Клим изорвал письмо, разделся и лег, думая, что в конце концов люди только утомляют. Каждый из них, бросая в память тяжелую тень свою, вынуждает думать о нем, оценивать его, искать для него место в душе. Зачем это нужно, какой смысл в этом?
«Именно эти толчки извне мешают мне установить твердые границы моей личности, – решил он, противореча сам себе. – В конце концов я заметен лишь потому, что стою в стороне от всех и молчу. Необходимо принять какую-то идею, как это сделали Томилин, Макаров, Кутузов. Надо иметь в душе некий стержень, и тогда вокруг его образуется все то, что отграничит мою личность от всех других, обведет меня резкой чертою. Определенность личности достигается тем, что человек говорит всегда одно и то же, – это ясно. Личность – комплекс прочно усвоенных мнений, это – оригинальный лексикон».
Но, просматривая идеи, знакомые ему, Клим Самгин не находил ни одной удобной для него, да и не мог найти, дело шло не о заимствовании чужого, а о фабрикации своего. Все идеи уже только потому плохи, что они – чужие, не говоря о том, что многие из них были органически враждебны, а иные – наивны до смешного, какова, например, идея Макарова.

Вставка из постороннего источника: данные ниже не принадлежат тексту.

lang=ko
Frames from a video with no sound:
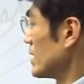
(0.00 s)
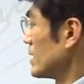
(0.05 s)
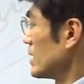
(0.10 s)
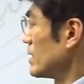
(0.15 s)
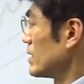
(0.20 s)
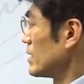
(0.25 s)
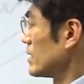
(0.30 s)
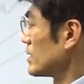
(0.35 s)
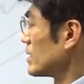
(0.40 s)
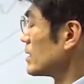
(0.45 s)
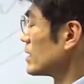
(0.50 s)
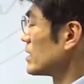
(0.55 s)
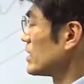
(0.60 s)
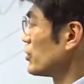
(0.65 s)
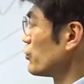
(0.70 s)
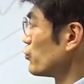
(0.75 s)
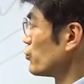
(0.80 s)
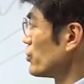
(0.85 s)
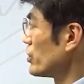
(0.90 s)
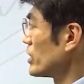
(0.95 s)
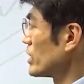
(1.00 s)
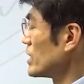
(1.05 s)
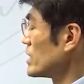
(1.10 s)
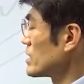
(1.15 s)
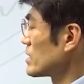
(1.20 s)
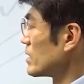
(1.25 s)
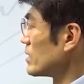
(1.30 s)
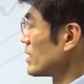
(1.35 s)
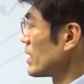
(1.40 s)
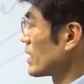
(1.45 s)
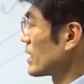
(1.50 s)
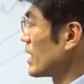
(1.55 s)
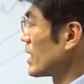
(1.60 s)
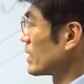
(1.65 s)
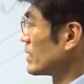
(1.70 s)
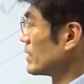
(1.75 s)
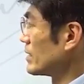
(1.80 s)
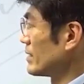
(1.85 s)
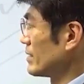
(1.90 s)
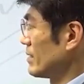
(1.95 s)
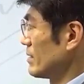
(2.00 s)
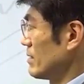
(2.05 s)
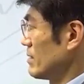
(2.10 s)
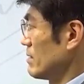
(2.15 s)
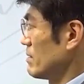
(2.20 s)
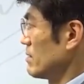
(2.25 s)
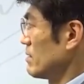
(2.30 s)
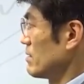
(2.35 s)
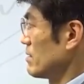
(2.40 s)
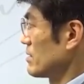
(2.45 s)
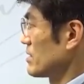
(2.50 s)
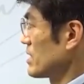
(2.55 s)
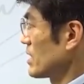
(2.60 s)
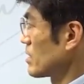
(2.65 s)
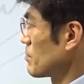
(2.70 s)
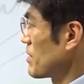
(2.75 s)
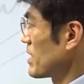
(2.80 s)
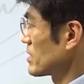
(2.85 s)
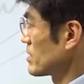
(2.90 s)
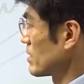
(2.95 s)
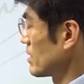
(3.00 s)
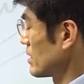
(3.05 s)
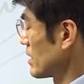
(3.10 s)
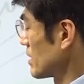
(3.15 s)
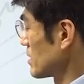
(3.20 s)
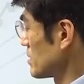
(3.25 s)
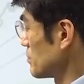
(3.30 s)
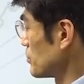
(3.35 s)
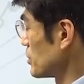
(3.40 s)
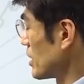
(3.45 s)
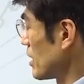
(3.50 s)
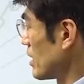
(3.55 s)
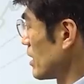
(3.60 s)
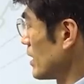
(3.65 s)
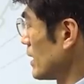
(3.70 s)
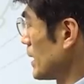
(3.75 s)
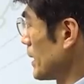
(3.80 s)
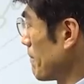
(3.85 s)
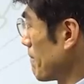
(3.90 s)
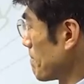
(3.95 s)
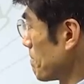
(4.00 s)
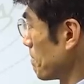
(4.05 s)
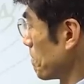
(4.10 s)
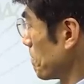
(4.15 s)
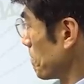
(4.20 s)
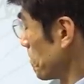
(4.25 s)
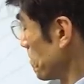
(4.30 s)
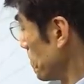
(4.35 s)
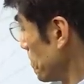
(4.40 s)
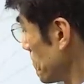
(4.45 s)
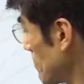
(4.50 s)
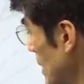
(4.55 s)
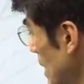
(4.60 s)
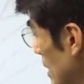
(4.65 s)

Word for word: 어, 등기 유형을 선택하는 어, 체크박스가 되겠습니다. 음,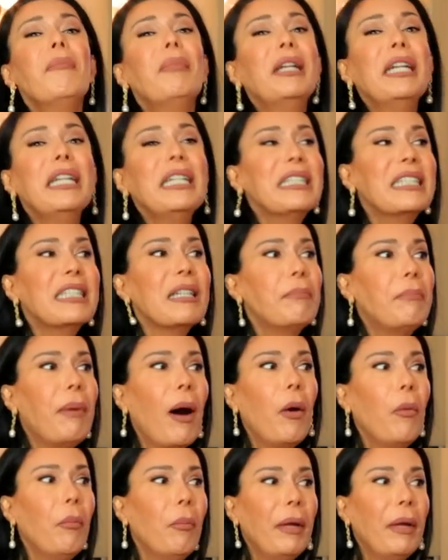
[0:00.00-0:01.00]

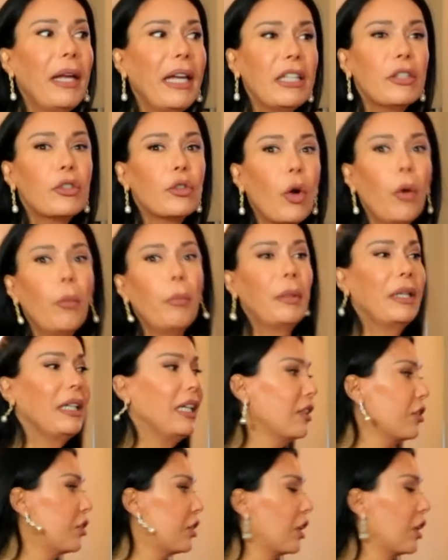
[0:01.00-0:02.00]
Principalmente
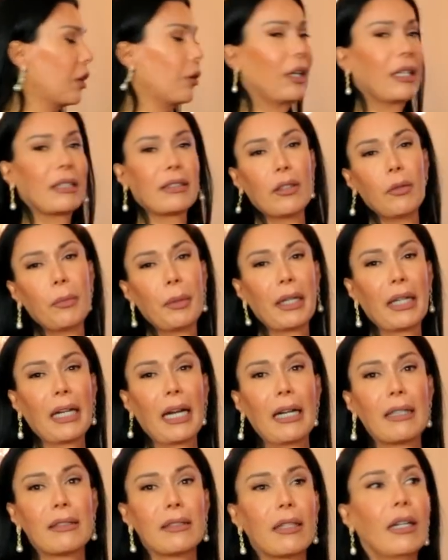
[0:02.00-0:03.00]
comprinhas de decoração para
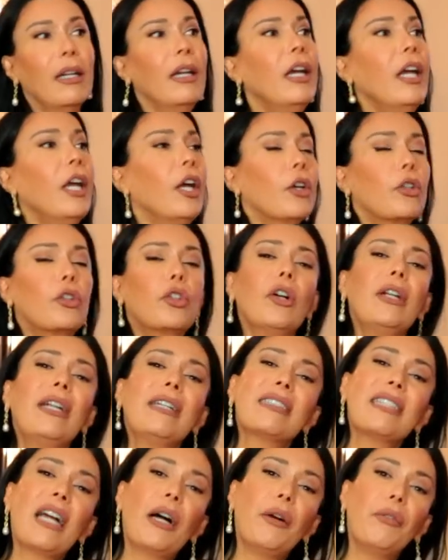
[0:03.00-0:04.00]
casa. Eu tô
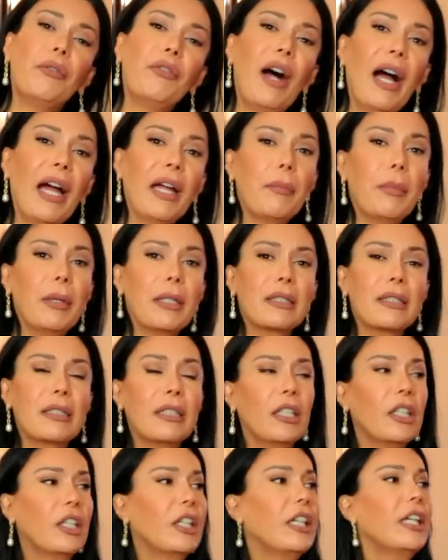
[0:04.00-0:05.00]
nessa vibe
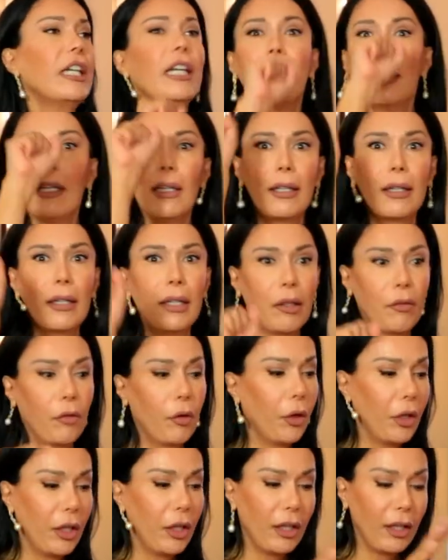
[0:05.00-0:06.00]
assim que
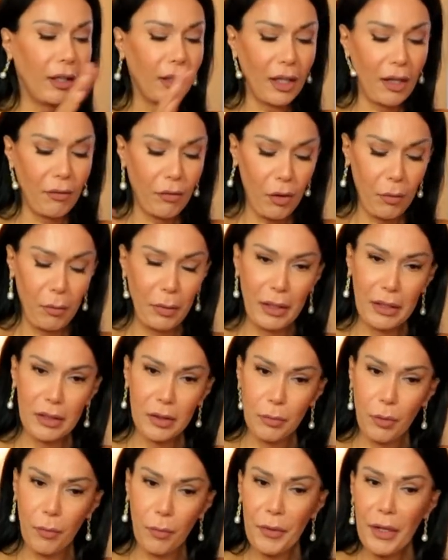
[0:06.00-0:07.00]
incrível, incrível
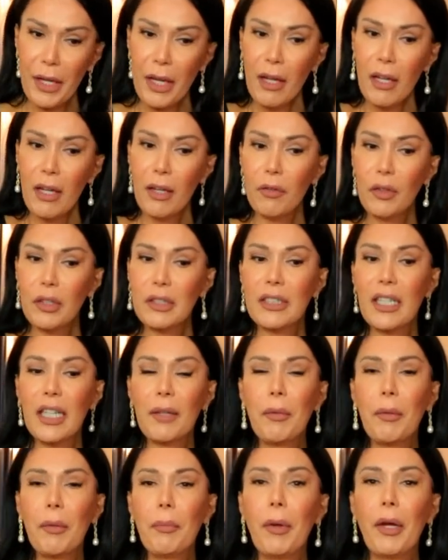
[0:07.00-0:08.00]
mesmo. E
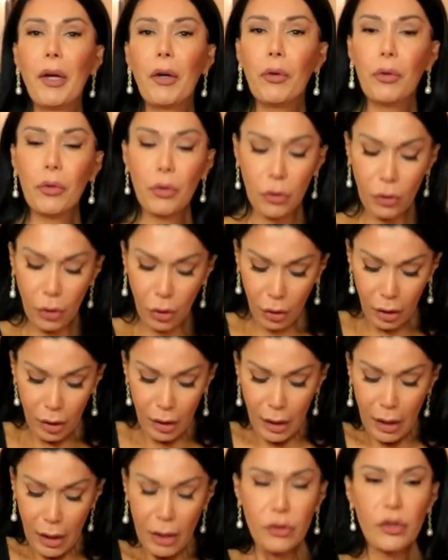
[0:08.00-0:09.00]
você que me
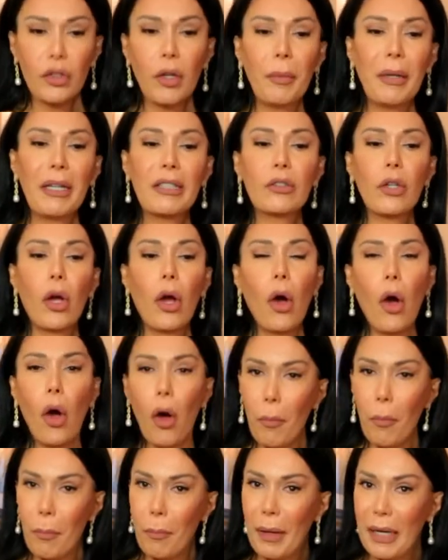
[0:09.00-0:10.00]
perguntou sobre as
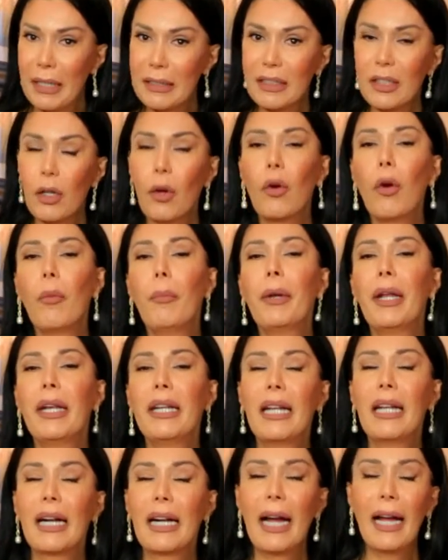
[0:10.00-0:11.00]
roupas que eu
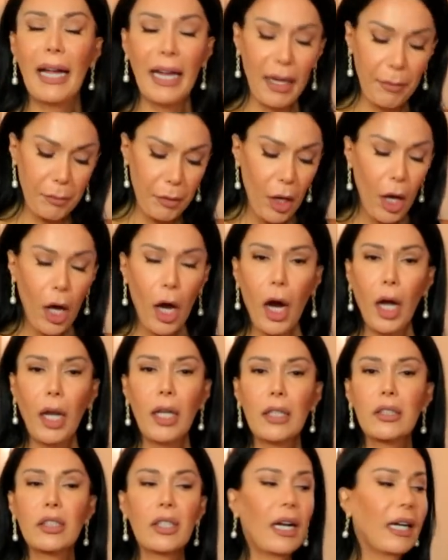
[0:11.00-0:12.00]
comprei da HM,
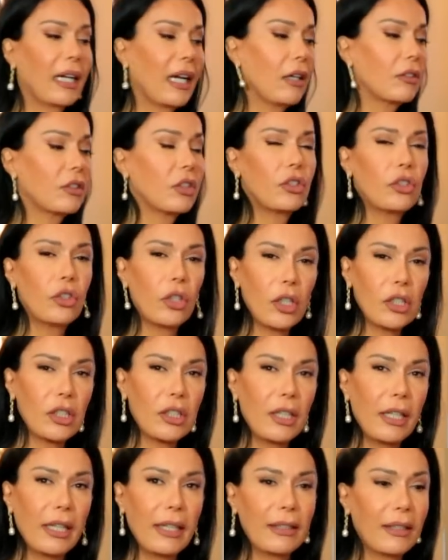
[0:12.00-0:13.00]
olha só a calça de
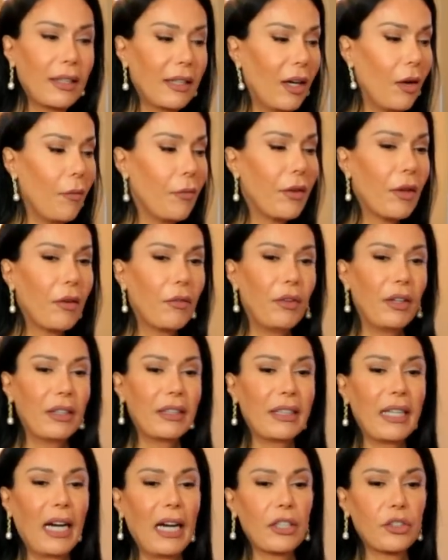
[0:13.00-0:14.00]
hoje, linda, não?
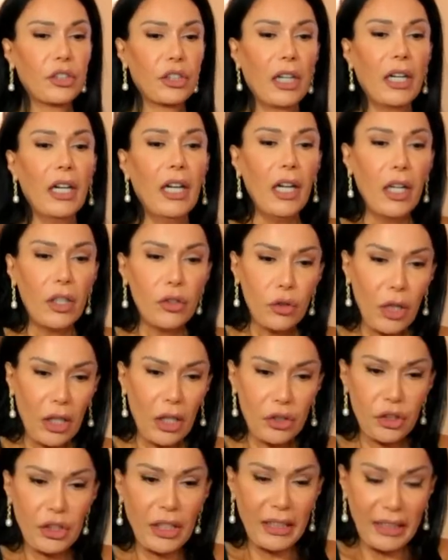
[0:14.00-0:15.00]
Fantástica.
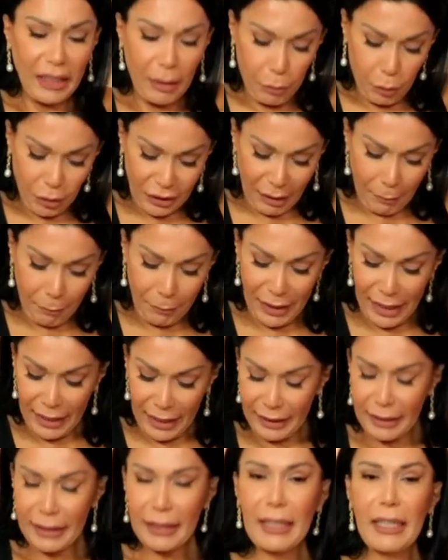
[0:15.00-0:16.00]
Só achei que tem muita
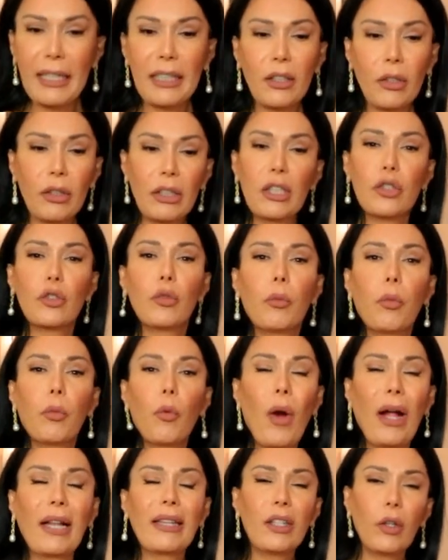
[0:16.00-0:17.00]
prega aqui, então deixa um
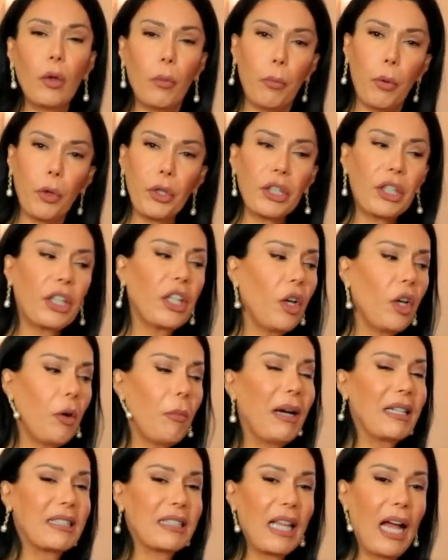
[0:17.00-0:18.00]
quadril um
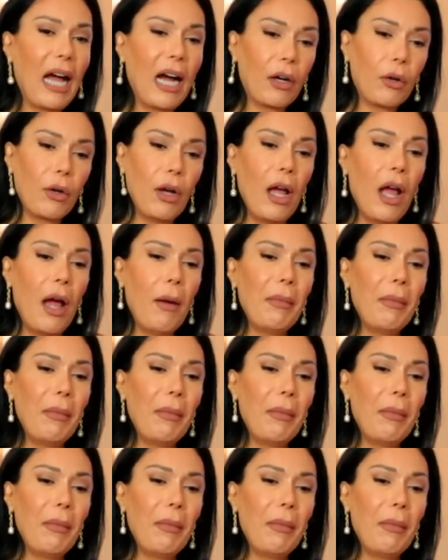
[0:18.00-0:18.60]
pouquinho mais largo.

Эта дума и назойливое нытье комаров за кисейным пологом кровати мешали уснуть. Клим Самгин попытался успокоиться, напомнив себе, что, в сущности, у него есть стержень: это его честное отношение к себе самому. Чужое потому не всасывается, не врастает в него, а плывет сквозь, не волнуя чувства, только обременяя память, что у него есть отвращение ко всякому насилию над собою. Но это уже не утешало. От безнадежных и утомительных поисков удобной ризы он перешел к мыслям о Спивак, о Лидии. Они обе почти одинаково неприятны тем, что чего-то ищут, роются в нем. Он находил, что в этом их отношение к нему совершенно сходно. Но обе они влекут его к себе. С одинаковой силой? На этот вопрос он не мог ответить. Это, кажется, зависело от их положения в пространстве, от их физической близости к нему. В присутствии Спивак образ Лидии таял, расплывался, а когда Лидия пред глазами – исчезала Спивак. И хуже всего было то, что Клим не мог ясно представить себе, чего именно хочет он от беременной женщины и от неискушенной девушки?